WHAT THE TASK REQUIRES> Would you give the listing again exactly, without its images?

RECORDS FOR THIS TASK>
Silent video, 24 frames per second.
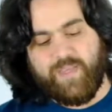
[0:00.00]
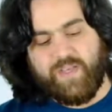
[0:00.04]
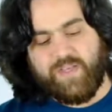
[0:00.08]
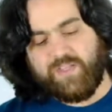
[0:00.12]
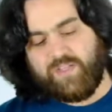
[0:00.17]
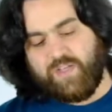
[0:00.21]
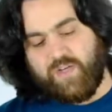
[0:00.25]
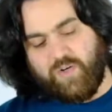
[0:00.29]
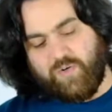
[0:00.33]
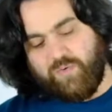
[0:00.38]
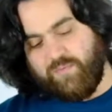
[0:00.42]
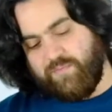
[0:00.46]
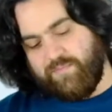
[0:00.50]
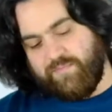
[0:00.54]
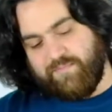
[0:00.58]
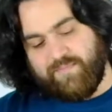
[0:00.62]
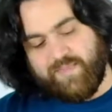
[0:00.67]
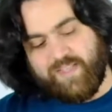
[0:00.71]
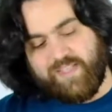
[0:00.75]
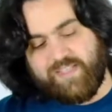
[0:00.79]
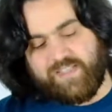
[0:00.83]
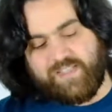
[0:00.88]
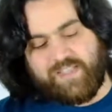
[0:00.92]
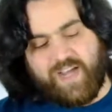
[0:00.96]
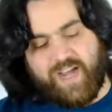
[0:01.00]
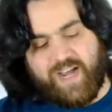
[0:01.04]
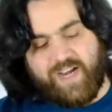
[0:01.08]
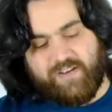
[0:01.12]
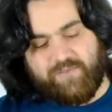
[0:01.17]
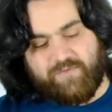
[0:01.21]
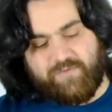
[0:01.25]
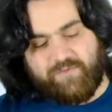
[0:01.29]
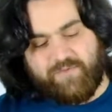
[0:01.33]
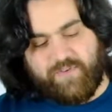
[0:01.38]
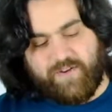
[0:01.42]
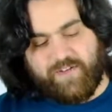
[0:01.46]
So this is kind
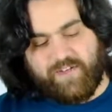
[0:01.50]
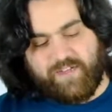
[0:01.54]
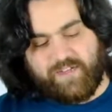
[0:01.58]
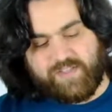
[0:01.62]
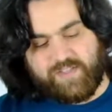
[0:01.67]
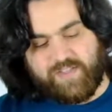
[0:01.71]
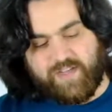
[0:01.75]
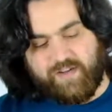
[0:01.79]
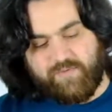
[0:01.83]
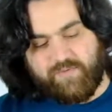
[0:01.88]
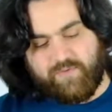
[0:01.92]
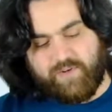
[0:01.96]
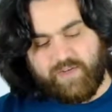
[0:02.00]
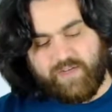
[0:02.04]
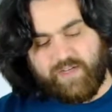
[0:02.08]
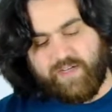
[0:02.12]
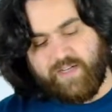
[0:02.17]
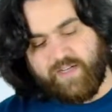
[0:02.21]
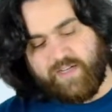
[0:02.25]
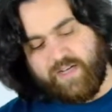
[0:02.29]
of fun discovery.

TASK RESULT>
Silent video, 24 frames per second.
[0:00.00]
[0:00.04]
[0:00.08]
[0:00.12]
[0:00.17]
[0:00.21]
[0:00.25]
[0:00.29]
[0:00.33]
[0:00.38]
[0:00.42]
[0:00.46]
[0:00.50]
[0:00.54]
[0:00.58]
[0:00.62]
[0:00.67]
[0:00.71]
[0:00.75]
[0:00.79]
[0:00.83]
[0:00.88]
[0:00.92]
[0:00.96]
[0:01.00]
[0:01.04]
[0:01.08]
[0:01.12]
[0:01.17]
[0:01.21]
[0:01.25]
[0:01.29]
[0:01.33]
[0:01.38]
[0:01.42]
[0:01.46]
So this is kind
[0:01.50]
[0:01.54]
[0:01.58]
[0:01.62]
[0:01.67]
[0:01.71]
[0:01.75]
[0:01.79]
[0:01.83]
[0:01.88]
[0:01.92]
[0:01.96]
[0:02.00]
[0:02.04]
[0:02.08]
[0:02.12]
[0:02.17]
[0:02.21]
[0:02.25]
[0:02.29]
of fun discovery.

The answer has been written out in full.